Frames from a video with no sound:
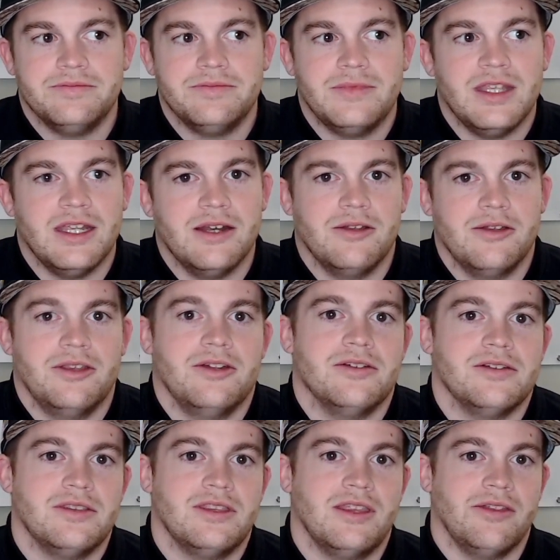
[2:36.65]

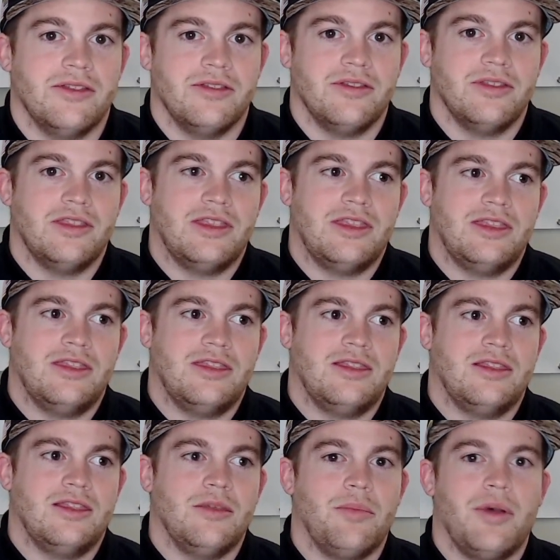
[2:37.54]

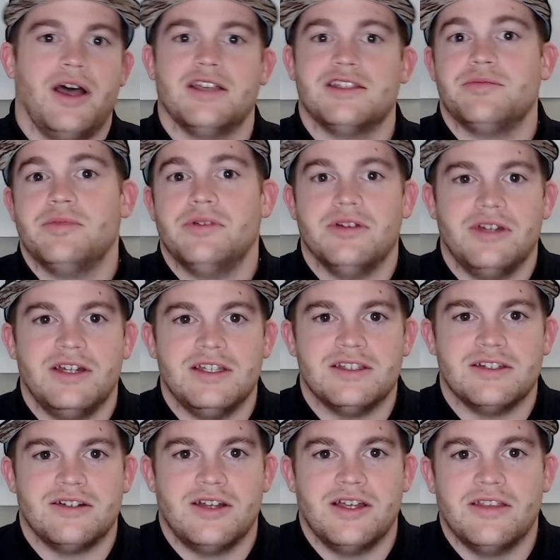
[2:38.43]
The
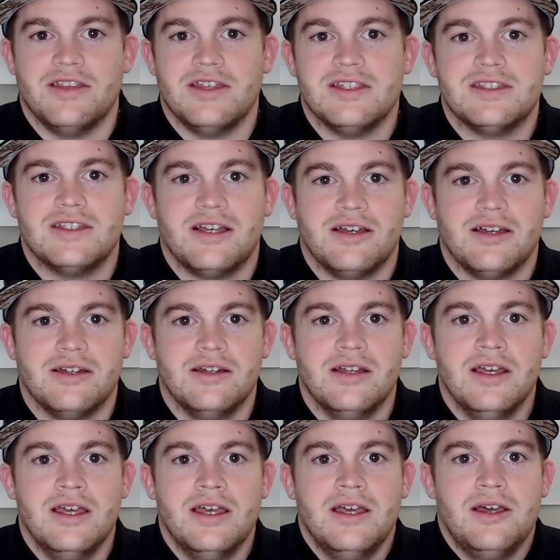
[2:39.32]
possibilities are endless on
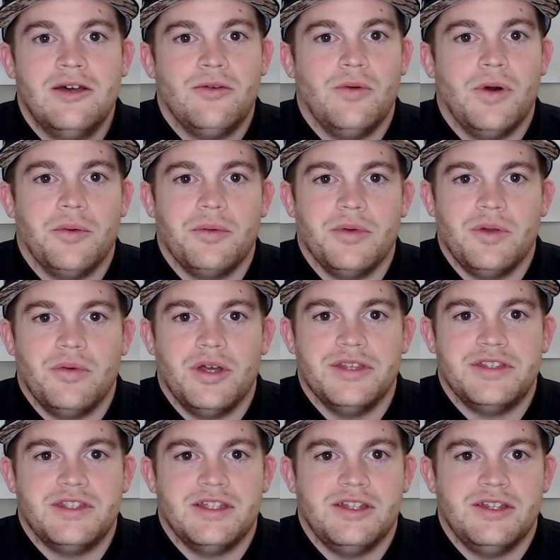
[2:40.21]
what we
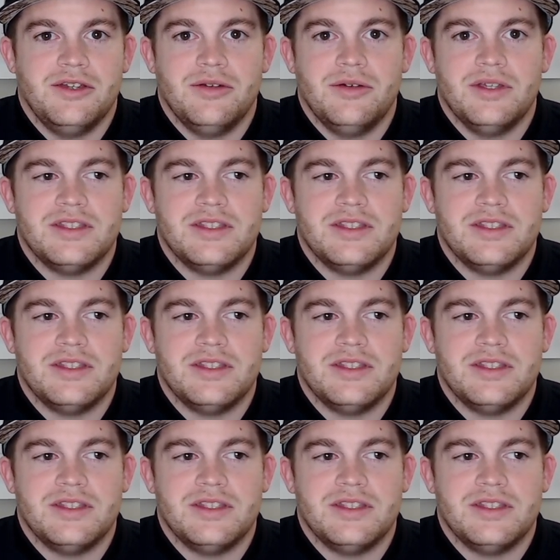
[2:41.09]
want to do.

◆ ◆ ◆ ◆

Pictures aside, please output the whole listing exactly as it appears above.

● **Response**:
Frames from a video with no sound:
[2:36.65]

[2:37.54]

[2:38.43]
The
[2:39.32]
possibilities are endless on
[2:40.21]
what we
[2:41.09]
want to do.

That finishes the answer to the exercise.